Entre Palermo y Belgrano, un mundo aparte
A dos cuadras está la avenida Luis María Campos; a tres, Cabildo, y a cinco, Libertador. Es decir, el ajetreo, bullicio. Las Cañitas. La Imprenta. En contraste, muy cerca, como escondida, se encuentra la Embajada de Alemania -entre otras sedes diplomáticas-. E imponente y silenciosa, la Abadía de San Benito. Y aunque como en estos dos últimos espacios, suele reinar la tranquilidad, este Pasaje, el Malasia, es un páramo especial. Un mundo aparte.
No sólo porque al menos en esa cuadra no se puede construir en altura. O porque entre cámaras de seguridad y garitas, hay autos que “duermen” en la vereda. Y porque el empedrado y los perfumes que llegan desde los jardines - invisibles, tras las fachadas- completan un paisaje de cuento.
Casi lo completan porque el Pasaje Malasia, que une Gorostiaga al 2000 con Maure, cerca del límite entre Palermo y Belgrano, está poblado por casonas construidas con la armonía del neoclásico francés y arcos en punta que evocan tanto el estilo tudor inglés como el gótico veneciano. Por farolitos, mascarones y vidrios decorados.
Así que recorrer esa cuadra se parece bastante a pasear por rincones de Europa a través de postales. No es casualidad que el Malasia (ex Arribeños) haya sido definido como uno de los pasajes “más europeos” de Capital. Europeo coqueto, señorial.
Sin embargo, tal vez, resulte tanto o más interesante observar esas raras mezclas de influencias que guarda en sus viviendas, ejemplos, en general encantadores, de esas mixturas tan porteñas.

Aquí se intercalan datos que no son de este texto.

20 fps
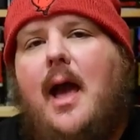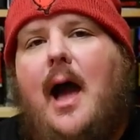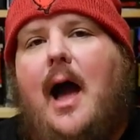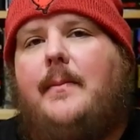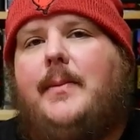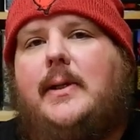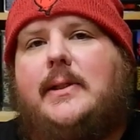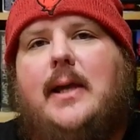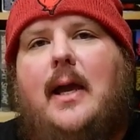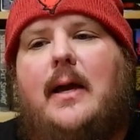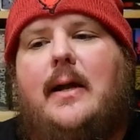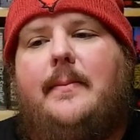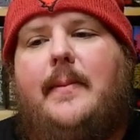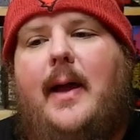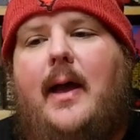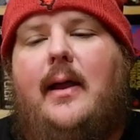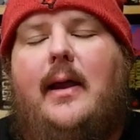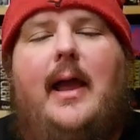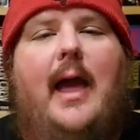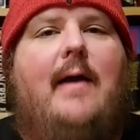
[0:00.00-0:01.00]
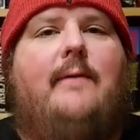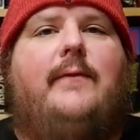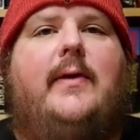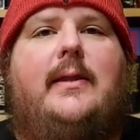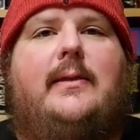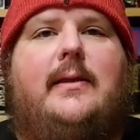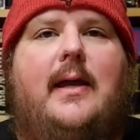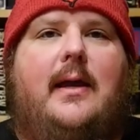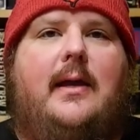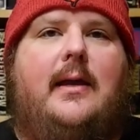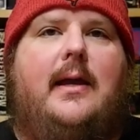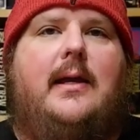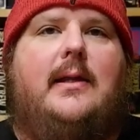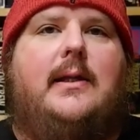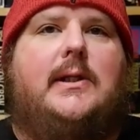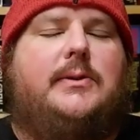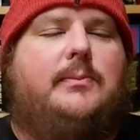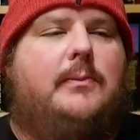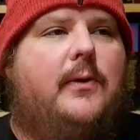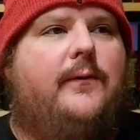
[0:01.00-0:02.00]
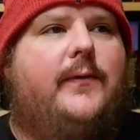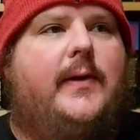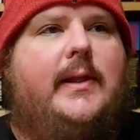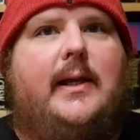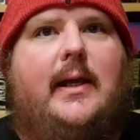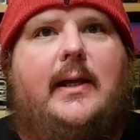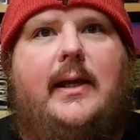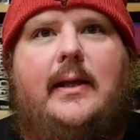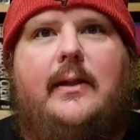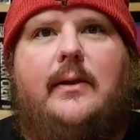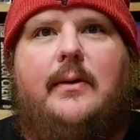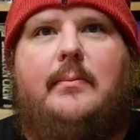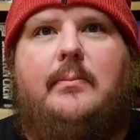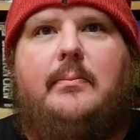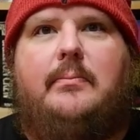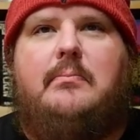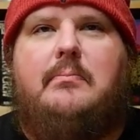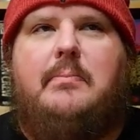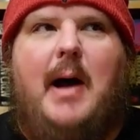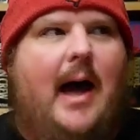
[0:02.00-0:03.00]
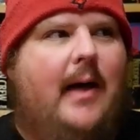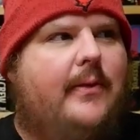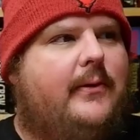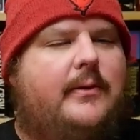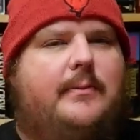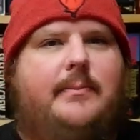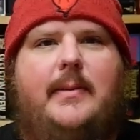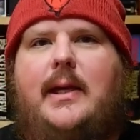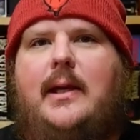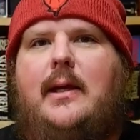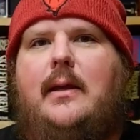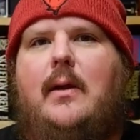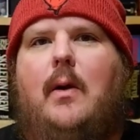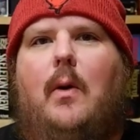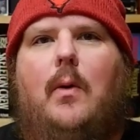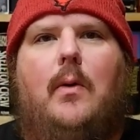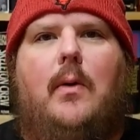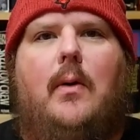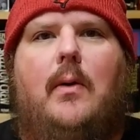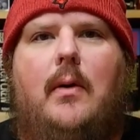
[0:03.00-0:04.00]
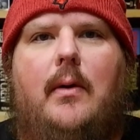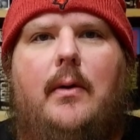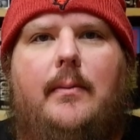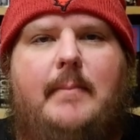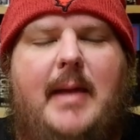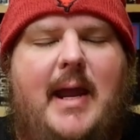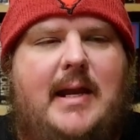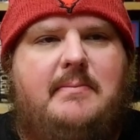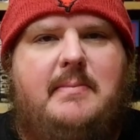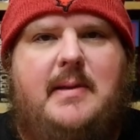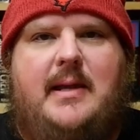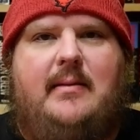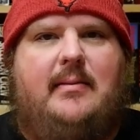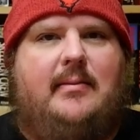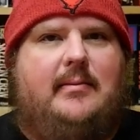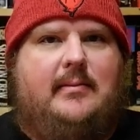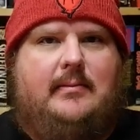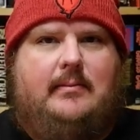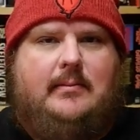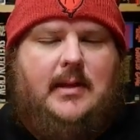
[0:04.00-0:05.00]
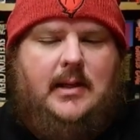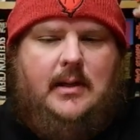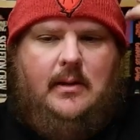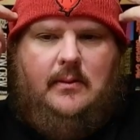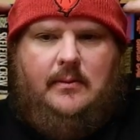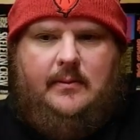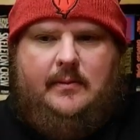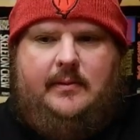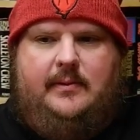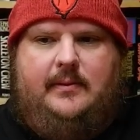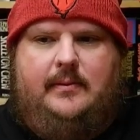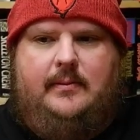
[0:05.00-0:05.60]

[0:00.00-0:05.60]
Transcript: I'm going to talk about everything in this movie that either bothered me or made me, you know,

Algunas son más raras que otras. Y más lindas. Como la de la casa del 854. Fue construida por el arquitecto Estanislao Pirovano -quien en 1930 diseñó la ex sede del diario La Nación en Florida 343, con relieves que muestran figuras de rasgos indígenas y faldas hechas de hojas, dispuestas para bailar una danza ritual-. El frente reúne techo abovedado, guardas de flores, un gran balcón de madera tipo colonial limeño - mucho más modesto que los de la capital peruana, cierto- y, como custodiándolo, dos dragones “dibujados” con hierro.
Entonces, uno puede jugar durante un buen rato a encontrar ésos y otros rasgos del barroco y del neogótico y de reversiones de otras tradiciones que Pirovano estudió en Escocia y en París. Igual que ante un buen cuadro. O puede seguir viaje, barranca abajo, por Gorostiaga, entre los ocres, los árboles. Puede entrar a la Abadía de San Benito, inspirada en el Monasterio de Santo Domingo de Silos, de Burgos, España (XI), en el centro cultural (2015) que funciona en ese predio de 5.000 m2. Puede “salir” a Luis María Campos, pasar por el Regimiento de Granaderos a Caballo General San Martín -donde a veces se ven pastar caballos- y llegar hasta otro oasis: la parroquia Santa Adela, neocolonial.
Pero uno también puede quedarse a recorrer el claustro de San Benito. Está en obra pero no importa. Los trabajos distraen poco. Es que caminar bajo los arcos y columnas decoradas con ángeles y demonios de aires medievales o tomar un café en vasito en el bar que los rodea implica formas distintas de lo mismo: seguir despejándose mientras el sol aún entibia, aunque ya no se escuche ningún pájaro, en este mundo aparte.